ABSTRACTWe examined the hypothesis that exaggerating unloading-induced bone loss using a combination of hindlimb suspension (HLS) and exogenous injections of receptor activator of nuclear factor kappa-B ligand (RANKL) also exaggerates muscle loss. Forty, male C57Bl/6J mice (16 weeks) were subjected to HLS or normal ambulation (ground control, GC) for 14 days. Mice received 3 intraperitoneal injections of either human recombinant soluble RANKL or PBS as control (n=10/group) at 24 hour intervals starting on Day 1 of HLS. GC + RANKL and HLS mice exhibited similar decreases in trabecular bone volume and density in both proximal tibias and distal femurs.
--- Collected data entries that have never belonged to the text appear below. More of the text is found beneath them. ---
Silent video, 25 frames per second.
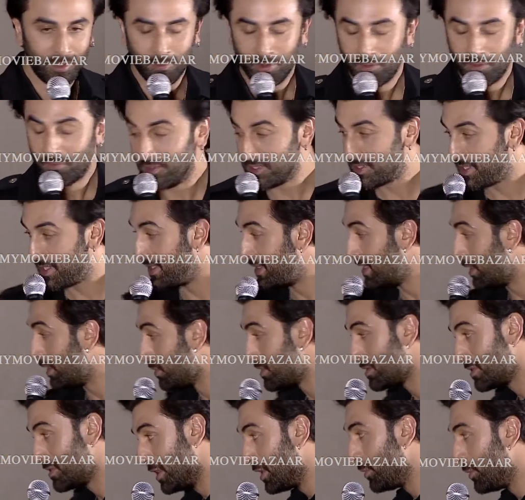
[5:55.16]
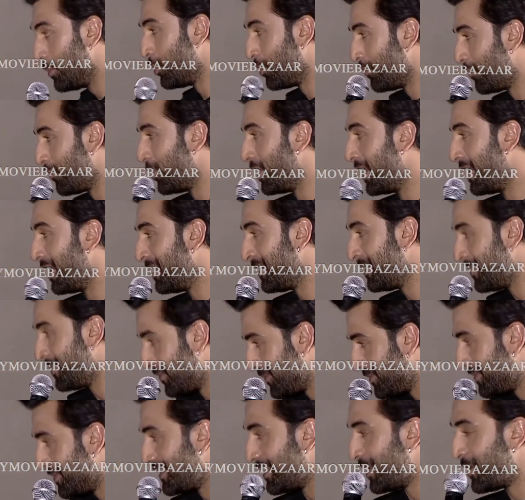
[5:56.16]
Well, firstly, that was really beautiful, Alia.
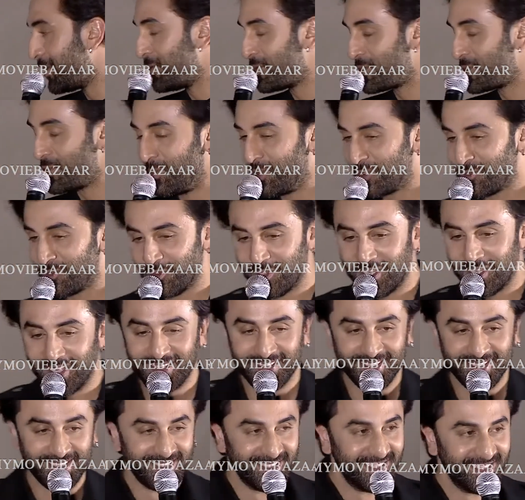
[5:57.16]
Thank you so much for that.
However, RANKL affected trabecular number, separation, and connectivity density, while HLS decreased trabecular thickness. The combination of RANKL and HLS exacerbated these changes. Similarly, GC + RANKL and HLS mice saw comparable decreases in cortical bone volume, thickness, and strength in femur midshafts, and combination treatment exacerbated these changes. Plasma concentrations of P1NP were increased in both groups receiving RANKL, while CTX concentrations were unchanged. HLS decreased gastrocnemius weight and was associated with a reduction in global protein synthesis, and no change in proteasome activity. This change was correlated with a decrease in S6K1 and S6 phosphorylation, but no change in 4E-BP1 phosphorylation. Injection of RANKL did not alter muscle protein metabolism in GC or HLS mice. Our results suggest that injection of soluble RANKL exacerbates unloading-induced bone loss, but not unloading-induced muscle loss. This implies a temporal disconnect between muscle and bone loss in response to unloading.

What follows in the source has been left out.